Task
Line by line, output everything from the one that contains "[0.28-0.56s]" through the end of the material below, exactly as written and with no pictures.
□ □ □ □ □ □ □
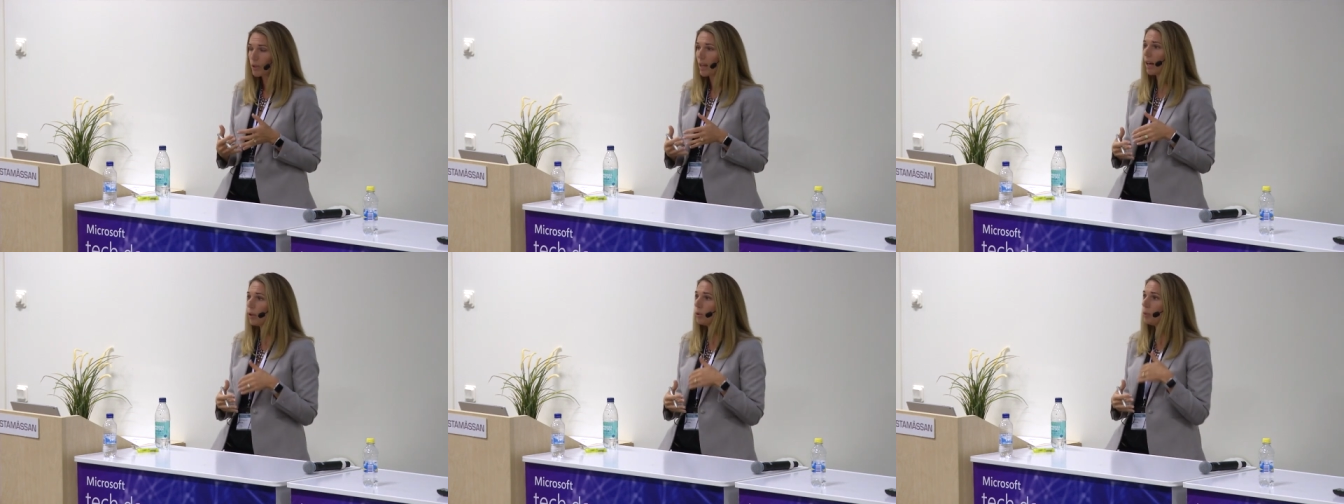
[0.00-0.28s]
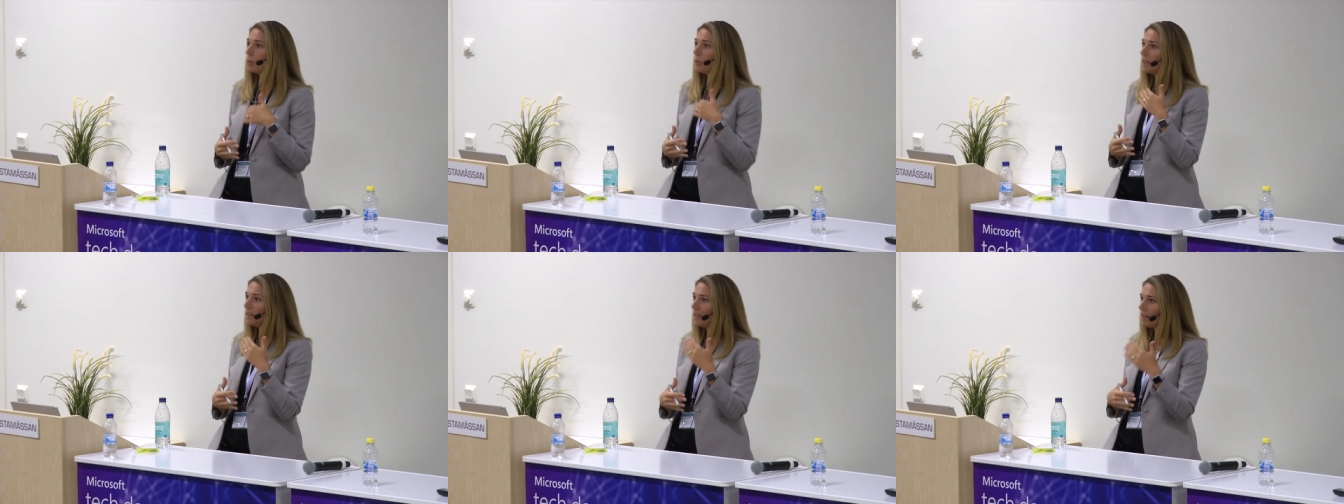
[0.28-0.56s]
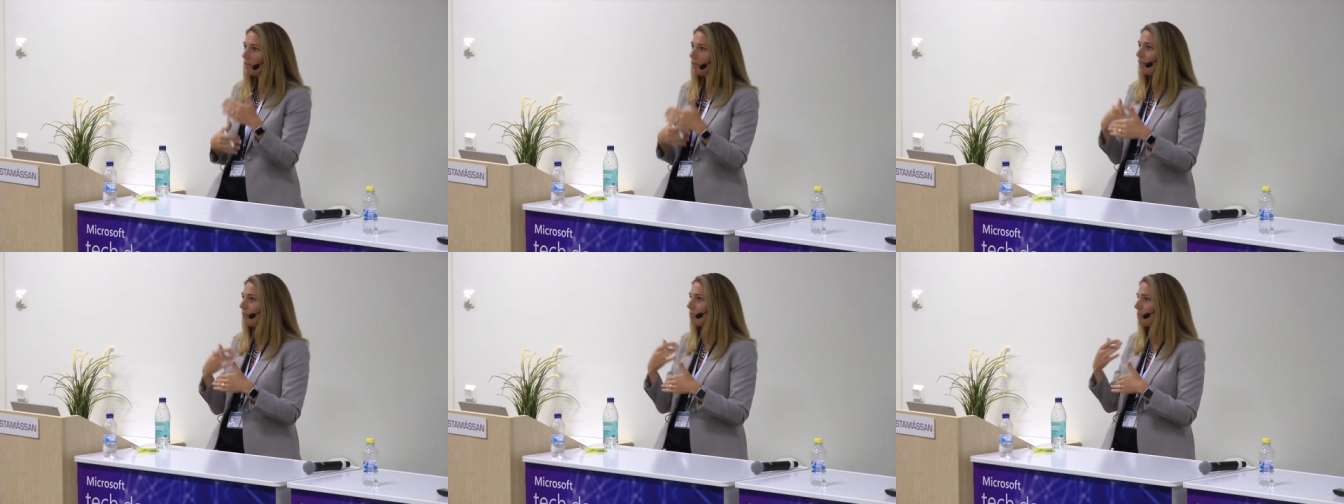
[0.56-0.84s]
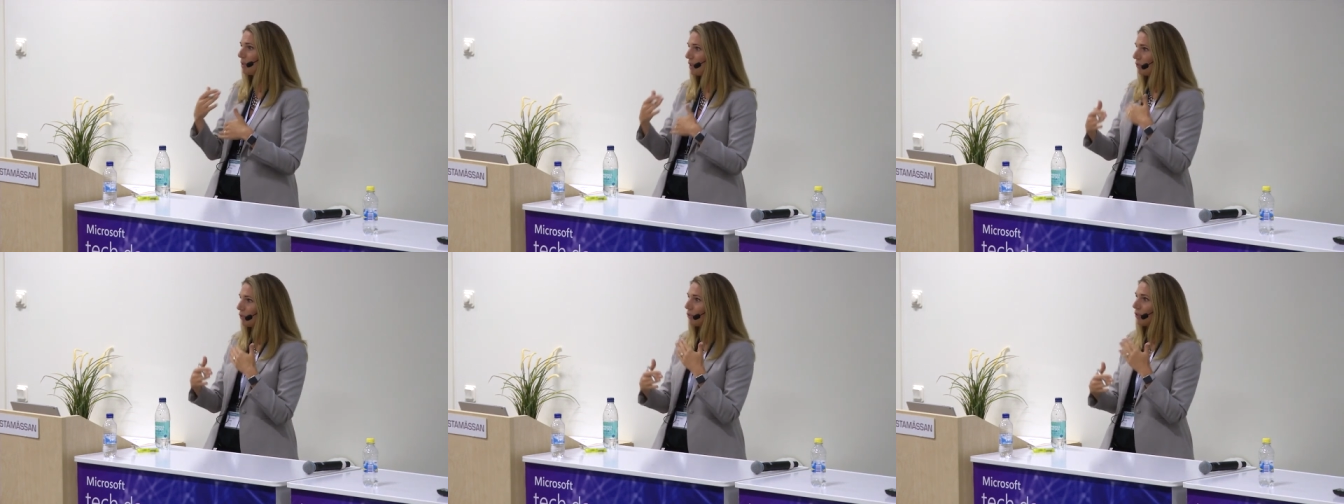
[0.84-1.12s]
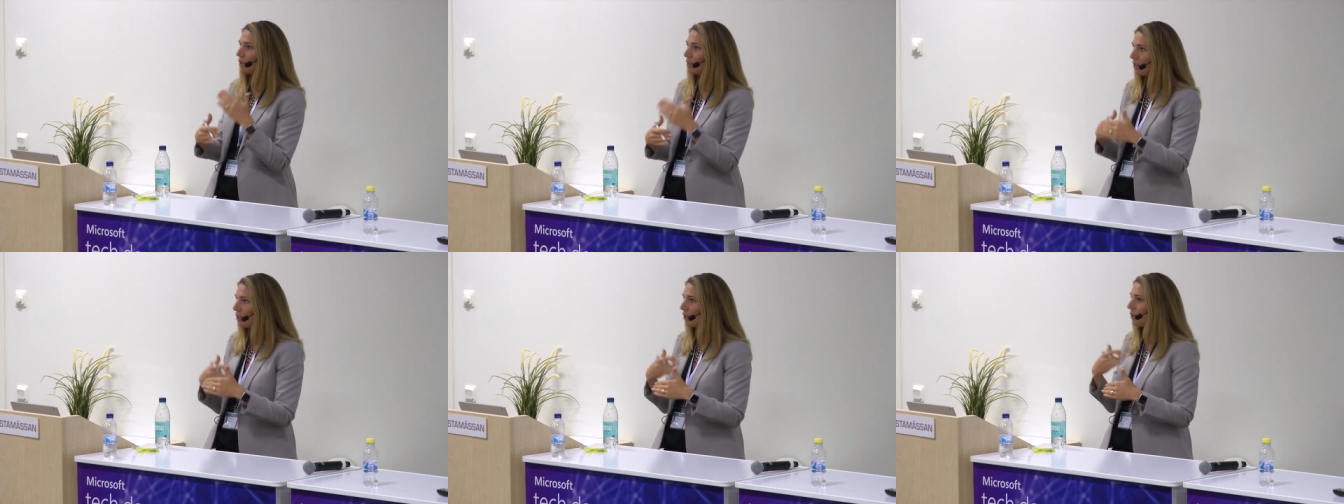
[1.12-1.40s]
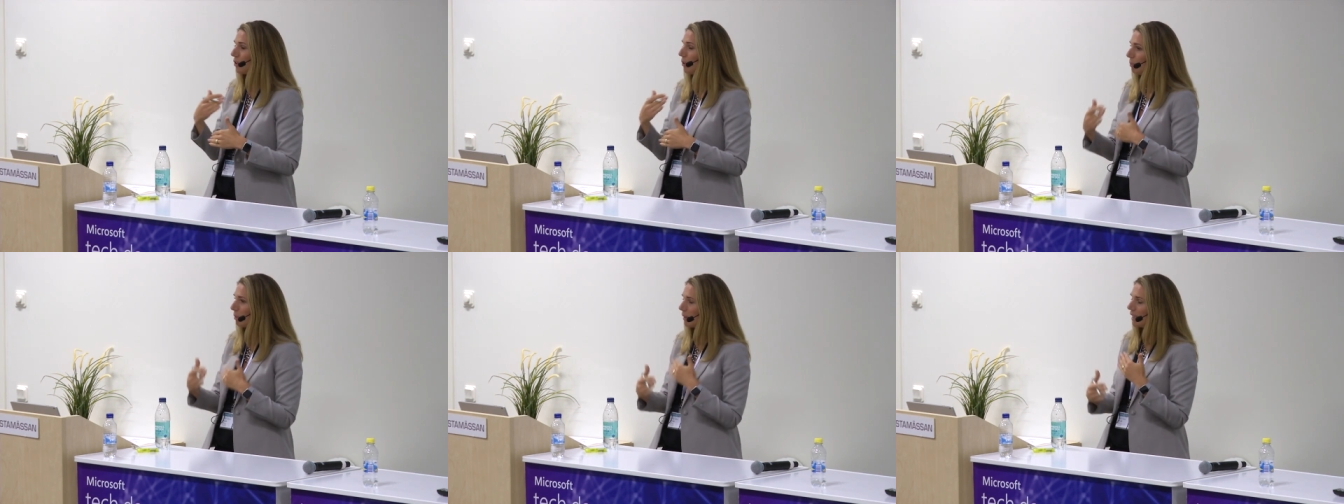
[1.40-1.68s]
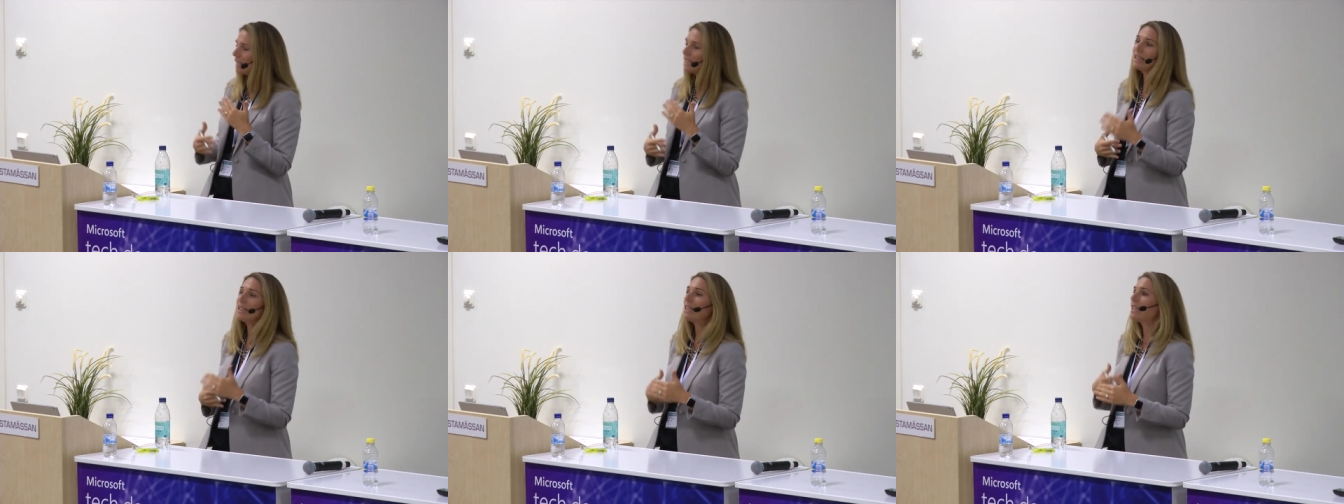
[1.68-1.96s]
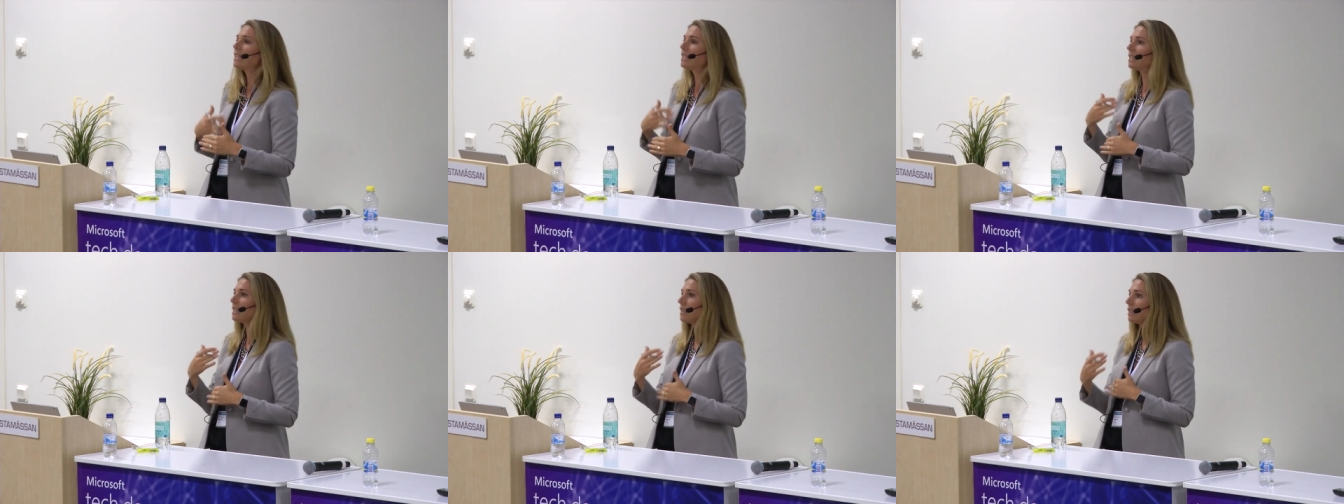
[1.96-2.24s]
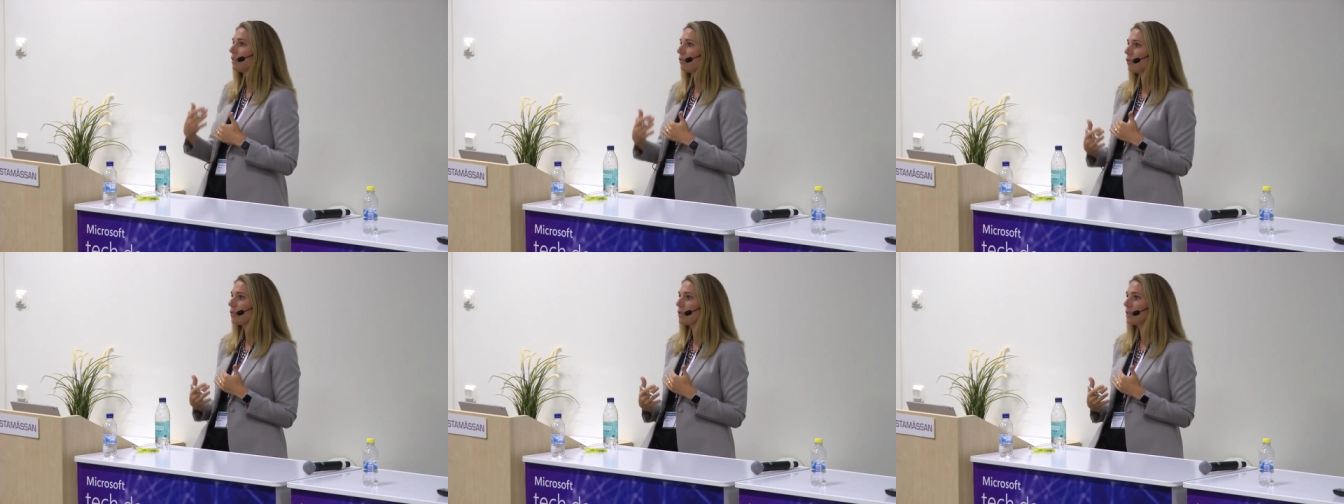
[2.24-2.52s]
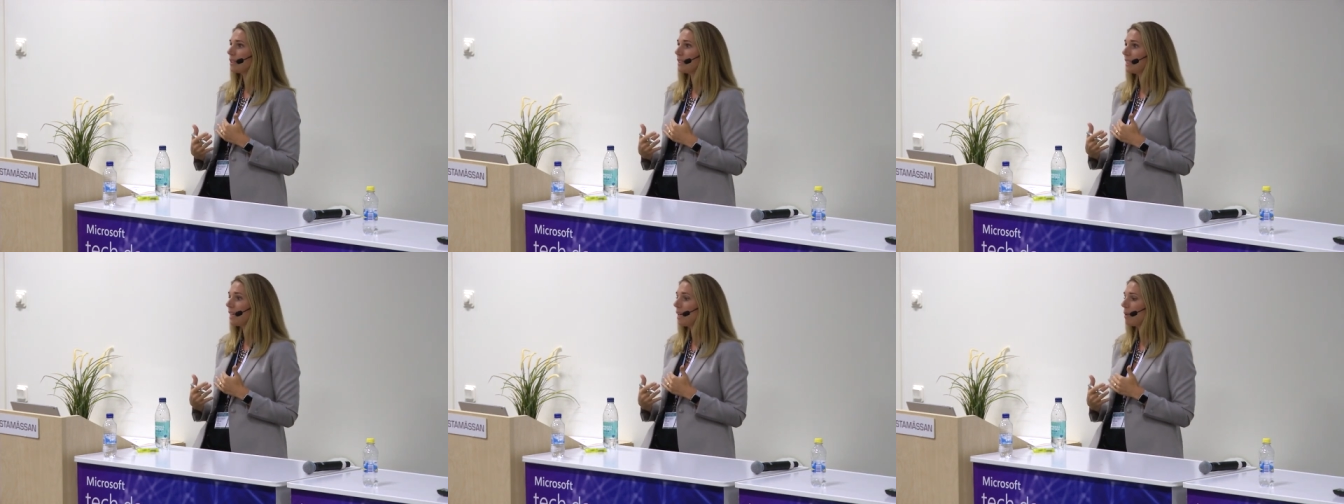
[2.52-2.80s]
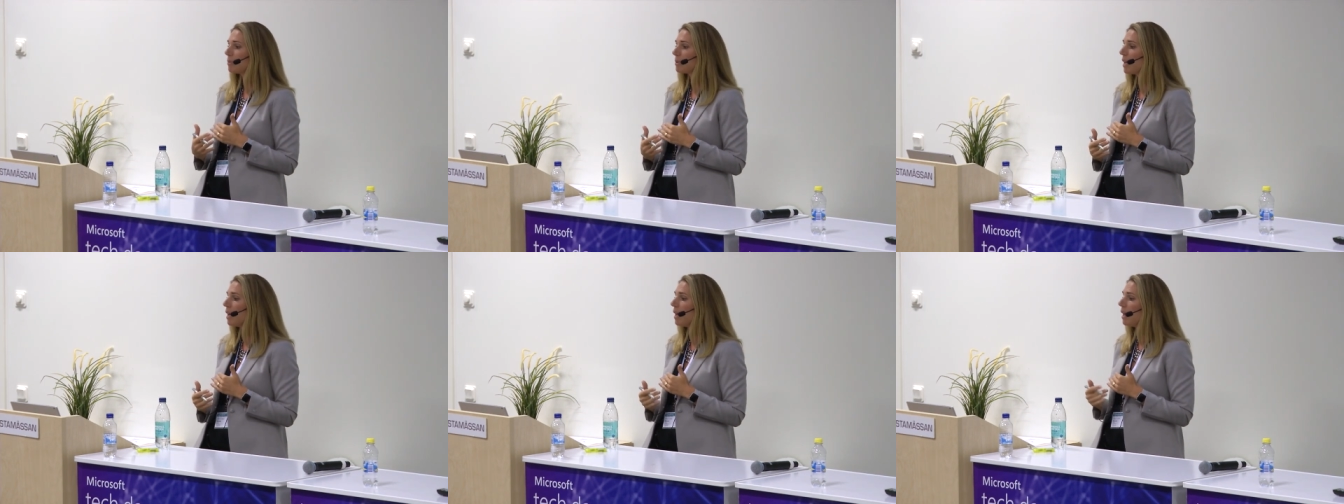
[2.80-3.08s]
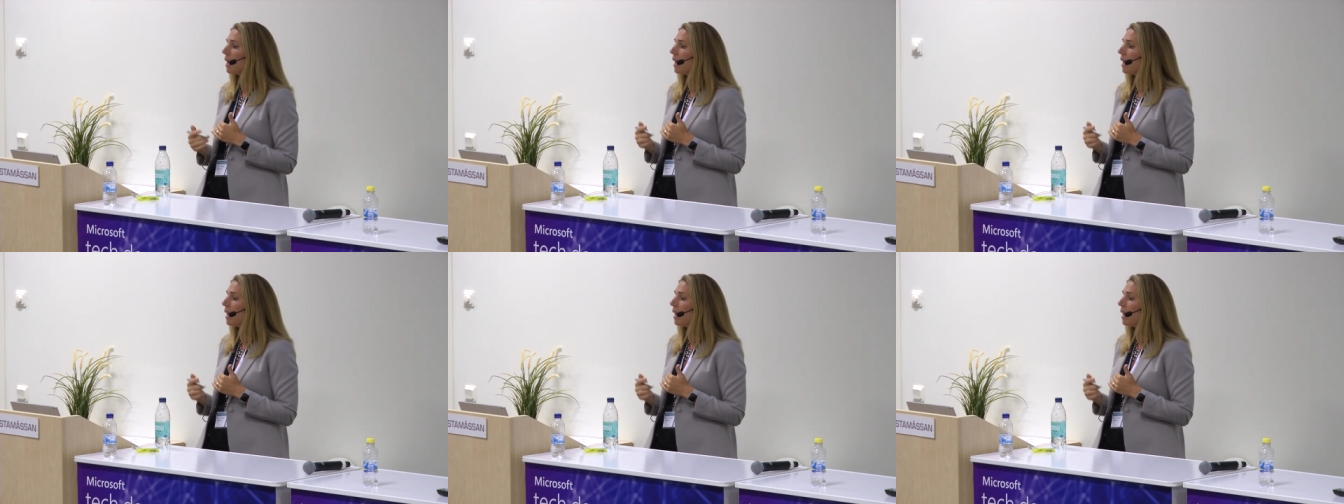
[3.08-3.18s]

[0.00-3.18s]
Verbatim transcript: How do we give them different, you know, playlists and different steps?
□ □ □ □ □ □ □
Answer for this exercise
[0.28-0.56s]
[0.56-0.84s]
[0.84-1.12s]
[1.12-1.40s]
[1.40-1.68s]
[1.68-1.96s]
[1.96-2.24s]
[2.24-2.52s]
[2.52-2.80s]
[2.80-3.08s]
[3.08-3.18s]

[0.00-3.18s]
Verbatim transcript: How do we give them different, you know, playlists and different steps?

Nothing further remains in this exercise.